• Premiers frissons et peloteurs de première

    Au lycée, il y a toujours un couple officiel par classe. Autant enviés que les couples VIP sur papier glacé, ils éclaboussent de leur bonheur naissant tous ceux qui font encore l’amour buissonnier. La love story, avec ses premiers frissons et le dépucelage en trophée, c’est l’option que beaucoup d’ados aimeraient présenter au bac. Alors, en seconde, la compétition fait déjà rage entre ceux qui « maîtrisent » et profitent de mon passage pour réviser, ceux qui balbutient leurs sentiments et les recalés, sur liste d’attente, qui rongent leur frein.

    En général, les couples en herbe se tiennent maladroitement les mains sous la table et imposent le silence aux autres.

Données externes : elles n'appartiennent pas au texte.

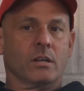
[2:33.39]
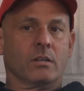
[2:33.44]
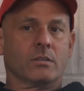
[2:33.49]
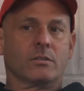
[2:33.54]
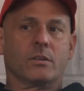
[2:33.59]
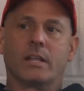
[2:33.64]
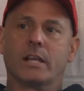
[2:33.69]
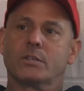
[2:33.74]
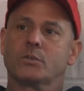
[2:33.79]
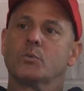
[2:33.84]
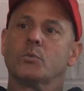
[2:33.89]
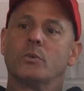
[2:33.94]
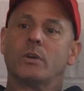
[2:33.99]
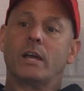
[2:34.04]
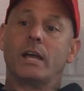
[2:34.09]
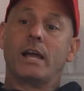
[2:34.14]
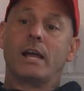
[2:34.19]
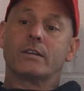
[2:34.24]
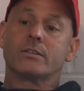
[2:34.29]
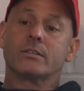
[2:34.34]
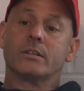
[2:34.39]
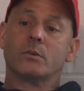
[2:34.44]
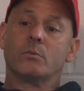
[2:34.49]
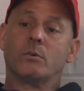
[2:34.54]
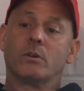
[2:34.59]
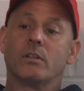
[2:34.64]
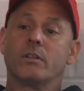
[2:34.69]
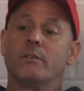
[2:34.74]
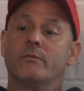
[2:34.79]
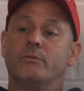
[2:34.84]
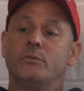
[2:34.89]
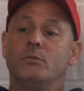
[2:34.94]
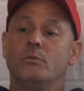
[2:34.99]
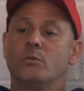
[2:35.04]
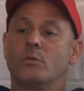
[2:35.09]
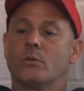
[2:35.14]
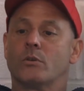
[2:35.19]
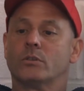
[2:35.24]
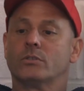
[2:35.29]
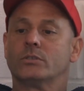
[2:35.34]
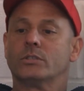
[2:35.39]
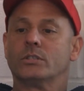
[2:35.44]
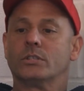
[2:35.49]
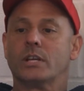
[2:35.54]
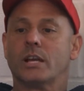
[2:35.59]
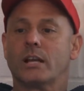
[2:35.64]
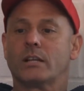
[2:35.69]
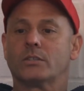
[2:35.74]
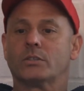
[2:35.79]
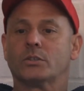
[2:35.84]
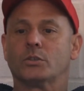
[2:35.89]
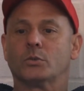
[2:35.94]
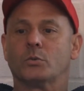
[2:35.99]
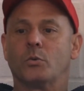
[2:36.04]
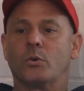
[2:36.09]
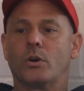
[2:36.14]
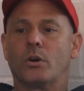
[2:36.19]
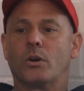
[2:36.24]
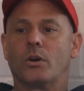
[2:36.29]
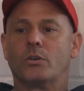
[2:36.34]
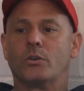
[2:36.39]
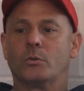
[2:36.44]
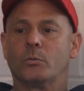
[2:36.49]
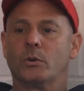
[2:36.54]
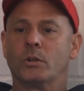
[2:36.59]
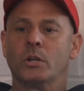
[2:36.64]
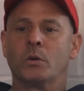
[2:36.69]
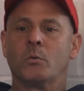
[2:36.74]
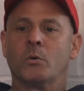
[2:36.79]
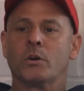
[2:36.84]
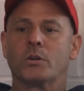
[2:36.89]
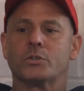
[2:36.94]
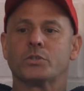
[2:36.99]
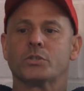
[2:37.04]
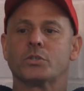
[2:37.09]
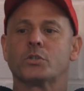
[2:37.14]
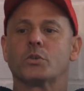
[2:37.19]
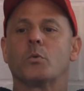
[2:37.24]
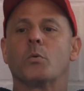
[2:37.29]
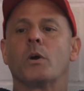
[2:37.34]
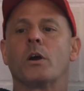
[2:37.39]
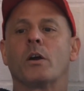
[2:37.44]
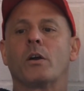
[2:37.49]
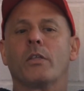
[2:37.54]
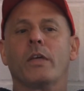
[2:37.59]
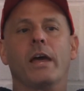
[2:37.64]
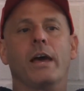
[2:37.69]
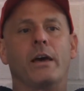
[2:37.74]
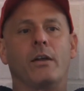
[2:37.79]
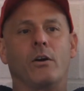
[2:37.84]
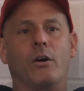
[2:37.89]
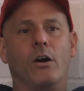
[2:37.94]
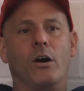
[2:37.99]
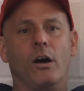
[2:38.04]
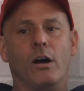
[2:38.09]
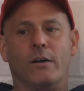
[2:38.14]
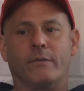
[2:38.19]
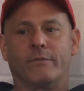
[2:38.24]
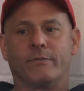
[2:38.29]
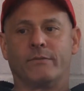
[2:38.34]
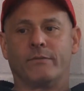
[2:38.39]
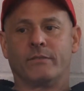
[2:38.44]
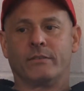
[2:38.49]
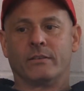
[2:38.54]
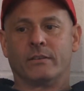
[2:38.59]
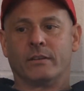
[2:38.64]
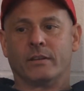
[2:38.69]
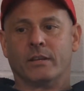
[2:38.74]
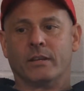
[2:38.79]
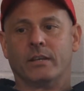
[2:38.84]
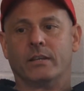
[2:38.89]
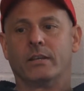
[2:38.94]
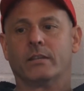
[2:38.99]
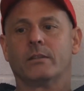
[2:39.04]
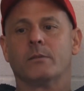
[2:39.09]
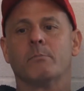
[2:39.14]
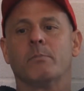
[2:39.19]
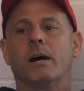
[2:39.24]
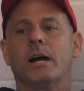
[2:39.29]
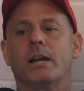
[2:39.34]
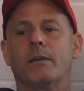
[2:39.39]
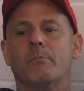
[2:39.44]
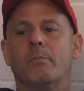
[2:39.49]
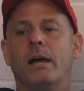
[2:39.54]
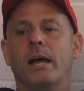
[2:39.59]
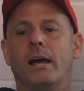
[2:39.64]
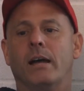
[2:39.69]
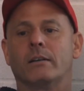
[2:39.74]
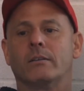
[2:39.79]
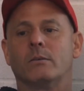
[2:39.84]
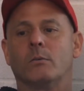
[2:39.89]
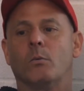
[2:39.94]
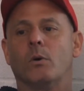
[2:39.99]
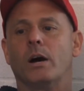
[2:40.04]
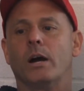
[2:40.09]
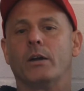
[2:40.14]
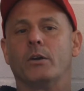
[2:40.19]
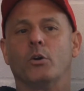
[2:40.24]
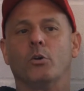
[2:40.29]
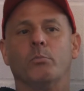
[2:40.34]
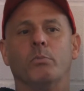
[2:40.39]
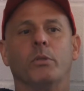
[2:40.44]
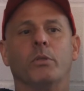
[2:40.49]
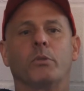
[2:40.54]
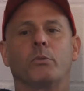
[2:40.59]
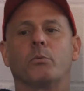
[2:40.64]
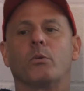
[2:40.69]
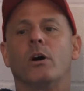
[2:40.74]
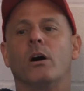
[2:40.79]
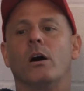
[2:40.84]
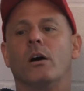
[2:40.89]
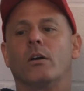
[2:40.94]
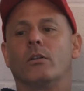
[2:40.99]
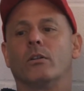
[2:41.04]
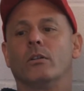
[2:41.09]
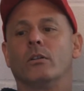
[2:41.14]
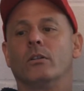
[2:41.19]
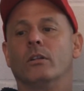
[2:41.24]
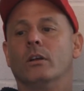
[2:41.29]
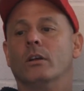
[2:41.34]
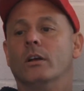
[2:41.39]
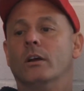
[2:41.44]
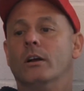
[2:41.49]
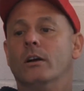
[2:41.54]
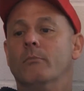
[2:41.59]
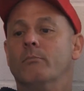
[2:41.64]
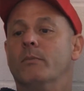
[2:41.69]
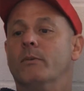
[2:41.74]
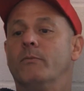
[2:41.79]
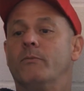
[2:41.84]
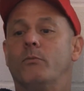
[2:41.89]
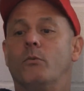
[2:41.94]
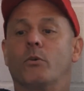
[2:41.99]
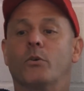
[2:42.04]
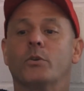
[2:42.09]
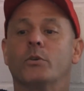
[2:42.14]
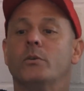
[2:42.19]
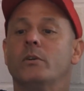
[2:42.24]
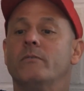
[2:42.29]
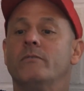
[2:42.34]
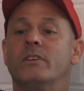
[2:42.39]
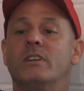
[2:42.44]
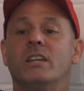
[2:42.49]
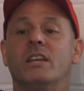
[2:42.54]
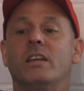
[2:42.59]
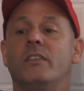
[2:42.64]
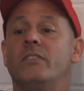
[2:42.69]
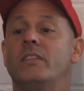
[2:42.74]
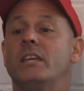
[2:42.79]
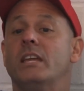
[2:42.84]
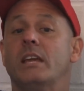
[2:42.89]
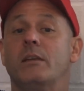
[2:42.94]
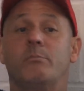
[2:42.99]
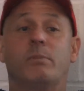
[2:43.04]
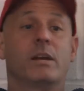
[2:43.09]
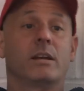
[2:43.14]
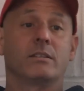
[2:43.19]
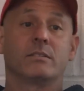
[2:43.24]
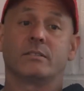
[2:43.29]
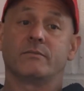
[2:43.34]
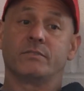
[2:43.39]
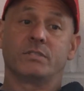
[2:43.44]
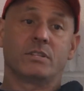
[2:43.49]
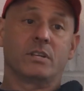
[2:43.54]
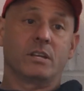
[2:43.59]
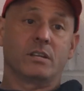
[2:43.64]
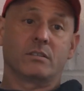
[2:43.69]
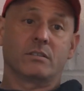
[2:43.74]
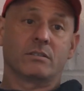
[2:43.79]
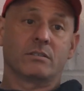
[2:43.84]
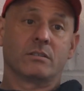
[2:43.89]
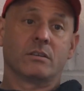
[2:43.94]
So that's actually one of the few corners in Texas where you really want to square that off, get the bike back to wide open throttle before you even hit the apex of 6.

Ils sont dans l’attente de réponses concrètes parce que, là où les autres fantasment devant leur écran, eux, « ils l’ont fait ». Quand j’aborde « la première fois », l’ensemble de la classe les dévisage. On peut
    lire alors de la fierté dans le roulement d’épaules du mâle et, par jeu de miroir, beaucoup de complicité et un peu de vénération dans le regard de la fille. Ils sourient malicieusement, se remémorant, sans doute, ce moment de fièvre, ces gestes maladroits qui les ont fait mûrir de dix ans. Souvent, les sourcils se froncent au sujet des préliminaires et du temps qu’on doit se donner pour mieux se découvrir, se préparer à la rencontre des corps. Alors que les uns pensent caresses, les autres
    miment avec leurs doigts le va-et-vient de la pénétration. Là où les romantiques, jugés trop serviles et qualifiés de « canards », imaginent une douce étreinte en se secouant le bas des reins, les plus pragmatiques invitent à « sucer » pour leur clouer le bec. Quand on définit les préliminaires, la classe fait toujours sécession.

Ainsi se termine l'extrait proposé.